Python requests not working to download a pdf file via url

56 views Asked by At

I usually use requests library to download pdfs that have an specific url; but this time it is not working and I think it may be related to the website. I've found on the web that adding the headers may work in some cases, but after trying with several of them the result is the same: file is dowloaded but unable to be opened as it seems to be damaged.

Have you an alternative method that may work to successfully download the pdf file from this site? here is the snippet of my latest attempt:

import requests

url = 'https://www.adgm.com/documents/operating-in-adgm/ongoing-obligation/enforcement/alpha-development-middle-east-ltd-penalty-notice-redacted.pdf?la=en&hash=5EA2DA7D1492D105375580EEF2FB088F'
headers = {'user-agent': 'Mozilla/5.0 (Windows NT 10.0; Win64; x64) AppleWebKit/537.36 (KHTML, like Gecko) Chrome/91.0.4472.114 Safari/537.36'}
response = requests.get(url, stream = True, headers = headers)
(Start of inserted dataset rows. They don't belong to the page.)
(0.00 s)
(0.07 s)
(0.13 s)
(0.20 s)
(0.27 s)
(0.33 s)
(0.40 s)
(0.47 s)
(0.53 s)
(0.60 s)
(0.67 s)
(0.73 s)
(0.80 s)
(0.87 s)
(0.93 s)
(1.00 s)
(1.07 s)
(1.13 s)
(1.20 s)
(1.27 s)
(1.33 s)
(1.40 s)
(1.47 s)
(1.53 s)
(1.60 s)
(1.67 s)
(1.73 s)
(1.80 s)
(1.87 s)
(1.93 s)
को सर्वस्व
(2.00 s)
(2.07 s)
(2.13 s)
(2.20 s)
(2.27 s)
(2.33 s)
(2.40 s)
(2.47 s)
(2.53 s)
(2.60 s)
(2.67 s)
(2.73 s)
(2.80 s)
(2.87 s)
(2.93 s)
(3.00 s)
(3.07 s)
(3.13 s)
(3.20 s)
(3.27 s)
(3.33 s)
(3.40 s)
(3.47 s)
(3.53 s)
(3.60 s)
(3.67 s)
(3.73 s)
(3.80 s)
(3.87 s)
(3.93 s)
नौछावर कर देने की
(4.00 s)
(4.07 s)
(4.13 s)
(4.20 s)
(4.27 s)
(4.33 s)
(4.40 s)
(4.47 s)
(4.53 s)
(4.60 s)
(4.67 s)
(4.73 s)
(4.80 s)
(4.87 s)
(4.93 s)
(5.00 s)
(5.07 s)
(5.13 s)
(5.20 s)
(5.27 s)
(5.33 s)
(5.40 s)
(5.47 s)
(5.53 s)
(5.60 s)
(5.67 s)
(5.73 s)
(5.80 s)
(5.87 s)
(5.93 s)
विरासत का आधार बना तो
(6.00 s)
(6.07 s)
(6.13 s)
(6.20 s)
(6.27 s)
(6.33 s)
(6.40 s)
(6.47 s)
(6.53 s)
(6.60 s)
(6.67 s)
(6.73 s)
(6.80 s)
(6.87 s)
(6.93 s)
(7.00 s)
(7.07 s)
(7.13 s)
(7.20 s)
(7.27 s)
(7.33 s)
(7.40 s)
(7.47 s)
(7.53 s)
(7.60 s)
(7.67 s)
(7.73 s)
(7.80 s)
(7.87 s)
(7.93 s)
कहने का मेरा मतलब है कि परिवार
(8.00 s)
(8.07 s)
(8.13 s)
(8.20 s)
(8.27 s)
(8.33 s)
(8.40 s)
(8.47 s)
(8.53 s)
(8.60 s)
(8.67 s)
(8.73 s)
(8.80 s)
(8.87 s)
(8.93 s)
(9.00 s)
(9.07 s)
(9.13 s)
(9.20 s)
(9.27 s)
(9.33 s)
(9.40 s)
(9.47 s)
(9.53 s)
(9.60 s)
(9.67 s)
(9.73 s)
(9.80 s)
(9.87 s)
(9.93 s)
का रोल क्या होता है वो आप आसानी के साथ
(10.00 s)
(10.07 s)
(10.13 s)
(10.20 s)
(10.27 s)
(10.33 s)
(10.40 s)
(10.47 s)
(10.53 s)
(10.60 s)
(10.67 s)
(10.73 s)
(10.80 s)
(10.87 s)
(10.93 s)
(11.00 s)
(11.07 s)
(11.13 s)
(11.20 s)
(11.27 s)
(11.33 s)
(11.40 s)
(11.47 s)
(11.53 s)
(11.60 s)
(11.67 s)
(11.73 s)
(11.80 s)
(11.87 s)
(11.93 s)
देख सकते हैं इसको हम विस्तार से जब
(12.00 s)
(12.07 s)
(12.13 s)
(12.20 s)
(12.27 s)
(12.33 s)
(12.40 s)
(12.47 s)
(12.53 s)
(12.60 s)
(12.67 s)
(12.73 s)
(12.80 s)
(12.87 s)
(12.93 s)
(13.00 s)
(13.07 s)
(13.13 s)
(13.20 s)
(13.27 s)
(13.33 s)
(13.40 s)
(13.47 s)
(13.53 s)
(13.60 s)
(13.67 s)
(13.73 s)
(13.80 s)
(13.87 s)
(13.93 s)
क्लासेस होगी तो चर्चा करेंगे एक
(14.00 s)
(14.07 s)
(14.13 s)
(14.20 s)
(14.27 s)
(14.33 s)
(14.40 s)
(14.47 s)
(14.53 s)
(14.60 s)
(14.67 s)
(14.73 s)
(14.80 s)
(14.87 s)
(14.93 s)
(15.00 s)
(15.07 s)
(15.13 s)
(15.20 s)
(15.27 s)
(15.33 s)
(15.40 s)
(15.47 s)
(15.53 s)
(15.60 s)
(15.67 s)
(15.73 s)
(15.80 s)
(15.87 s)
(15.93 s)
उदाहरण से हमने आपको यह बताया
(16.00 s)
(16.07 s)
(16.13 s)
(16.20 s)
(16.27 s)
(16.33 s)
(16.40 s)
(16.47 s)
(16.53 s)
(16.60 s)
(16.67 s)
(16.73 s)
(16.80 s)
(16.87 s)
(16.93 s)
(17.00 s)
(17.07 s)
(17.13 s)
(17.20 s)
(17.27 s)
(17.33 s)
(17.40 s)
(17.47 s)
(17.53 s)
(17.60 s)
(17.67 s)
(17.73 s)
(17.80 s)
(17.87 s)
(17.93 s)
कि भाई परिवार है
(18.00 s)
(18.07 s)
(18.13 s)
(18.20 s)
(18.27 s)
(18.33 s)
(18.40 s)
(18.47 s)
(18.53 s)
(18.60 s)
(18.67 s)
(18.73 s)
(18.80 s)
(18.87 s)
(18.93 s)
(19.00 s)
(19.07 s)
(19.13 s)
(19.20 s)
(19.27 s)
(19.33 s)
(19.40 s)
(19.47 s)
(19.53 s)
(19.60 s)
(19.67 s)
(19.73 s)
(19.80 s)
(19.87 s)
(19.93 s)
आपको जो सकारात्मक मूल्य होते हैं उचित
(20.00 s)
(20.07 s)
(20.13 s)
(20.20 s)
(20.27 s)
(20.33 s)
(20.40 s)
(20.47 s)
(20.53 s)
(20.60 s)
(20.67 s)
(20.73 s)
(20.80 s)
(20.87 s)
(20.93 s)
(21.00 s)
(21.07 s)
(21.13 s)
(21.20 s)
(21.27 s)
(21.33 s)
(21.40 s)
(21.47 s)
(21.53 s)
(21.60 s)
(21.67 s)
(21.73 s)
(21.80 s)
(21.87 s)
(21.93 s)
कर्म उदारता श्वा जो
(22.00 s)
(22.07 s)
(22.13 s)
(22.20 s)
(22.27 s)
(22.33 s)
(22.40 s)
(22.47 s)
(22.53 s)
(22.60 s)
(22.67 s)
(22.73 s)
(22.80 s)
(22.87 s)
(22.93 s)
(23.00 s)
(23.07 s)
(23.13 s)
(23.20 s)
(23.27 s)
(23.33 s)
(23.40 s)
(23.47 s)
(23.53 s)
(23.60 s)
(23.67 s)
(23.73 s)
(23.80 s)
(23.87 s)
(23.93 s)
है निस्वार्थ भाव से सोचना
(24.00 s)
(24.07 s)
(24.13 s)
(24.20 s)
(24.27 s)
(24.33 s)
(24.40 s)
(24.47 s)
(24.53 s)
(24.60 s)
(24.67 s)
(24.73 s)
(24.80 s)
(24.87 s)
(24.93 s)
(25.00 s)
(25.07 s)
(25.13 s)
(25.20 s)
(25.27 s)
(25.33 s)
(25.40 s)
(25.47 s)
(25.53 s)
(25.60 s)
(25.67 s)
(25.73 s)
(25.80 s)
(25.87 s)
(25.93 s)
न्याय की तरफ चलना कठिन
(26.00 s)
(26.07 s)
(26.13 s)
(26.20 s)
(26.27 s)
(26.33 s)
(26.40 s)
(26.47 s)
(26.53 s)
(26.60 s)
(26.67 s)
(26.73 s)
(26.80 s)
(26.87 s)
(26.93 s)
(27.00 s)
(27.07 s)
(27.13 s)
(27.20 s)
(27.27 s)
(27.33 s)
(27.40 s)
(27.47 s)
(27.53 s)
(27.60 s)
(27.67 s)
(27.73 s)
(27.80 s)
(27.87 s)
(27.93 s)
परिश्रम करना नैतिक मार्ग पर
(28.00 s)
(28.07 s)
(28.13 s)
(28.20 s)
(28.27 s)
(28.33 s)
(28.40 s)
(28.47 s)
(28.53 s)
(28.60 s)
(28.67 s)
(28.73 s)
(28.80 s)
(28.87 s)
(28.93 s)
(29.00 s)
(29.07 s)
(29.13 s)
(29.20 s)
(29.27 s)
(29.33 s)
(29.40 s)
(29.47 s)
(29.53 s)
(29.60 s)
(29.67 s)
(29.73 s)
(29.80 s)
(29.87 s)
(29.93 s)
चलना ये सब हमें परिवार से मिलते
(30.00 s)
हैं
with open('sample.pdf', 'wb') as f:
    f.write(response.content)

Thanks,

Any alternative proposals to allow the correct download of the pdf file will be highly appreciated.

1

There are 1 answers

0
SIGHUP On

That particular site requires the Accept-Language and User-Agent headers. To download that document you could do this:

import requests

PDF = "alpha-development-middle-east-ltd-penalty-notice-redacted.pdf"
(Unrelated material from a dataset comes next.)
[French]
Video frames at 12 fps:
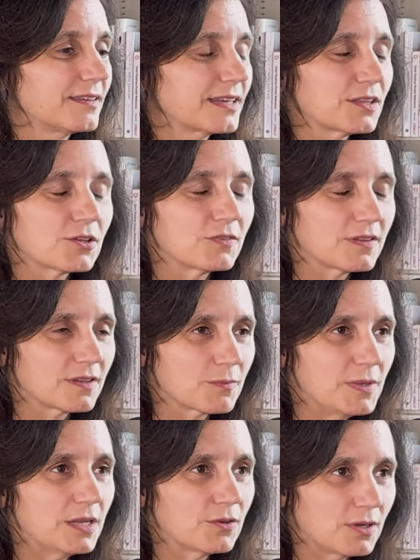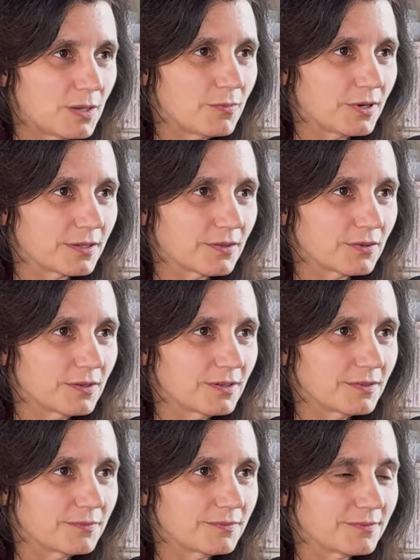85 000
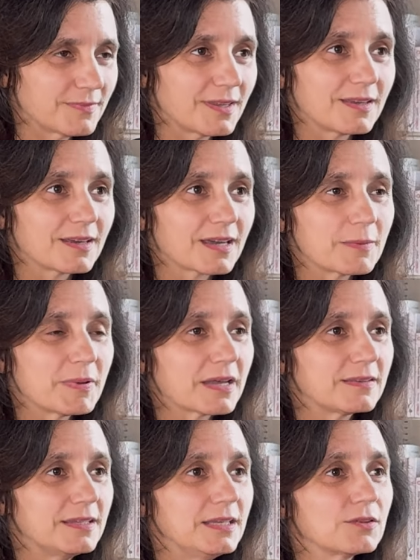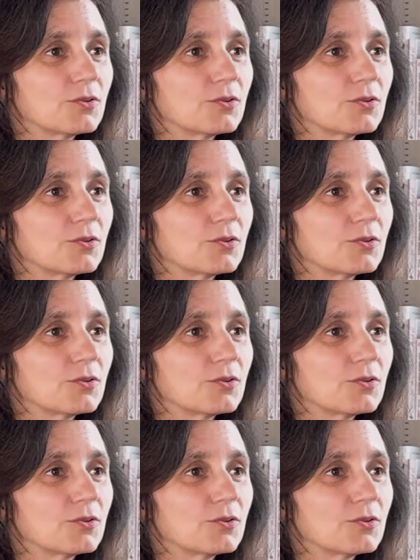collaborateurs répartis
URL = f"https://www.adgm.com/documents/operating-in-adgm/ongoing-obligation/enforcement/{PDF}"

PARAMS = {
    "la": "en",
    "hash": "5EA2DA7D1492D105375580EEF2FB088F"
}

HEADERS = {
    "User-Agent": "Mozilla/5.0 (Macintosh; Intel Mac OS X 14_3_1) AppleWebKit/605.1.15 (KHTML, like Gecko) Version/17.2 Safari/605.1.15",
    "Accept-Language": "en-GB,en;q=0.9,en-US;q=0.8,pt;q=0.7"
}

CHUNK = 32 * 1024

with requests.get(URL, headers=HEADERS, params=PARAMS, stream=True) as response:
    response.raise_for_status()
    with open(PDF, "wb") as output:
        for data in response.iter_content(CHUNK):
            output.write(data)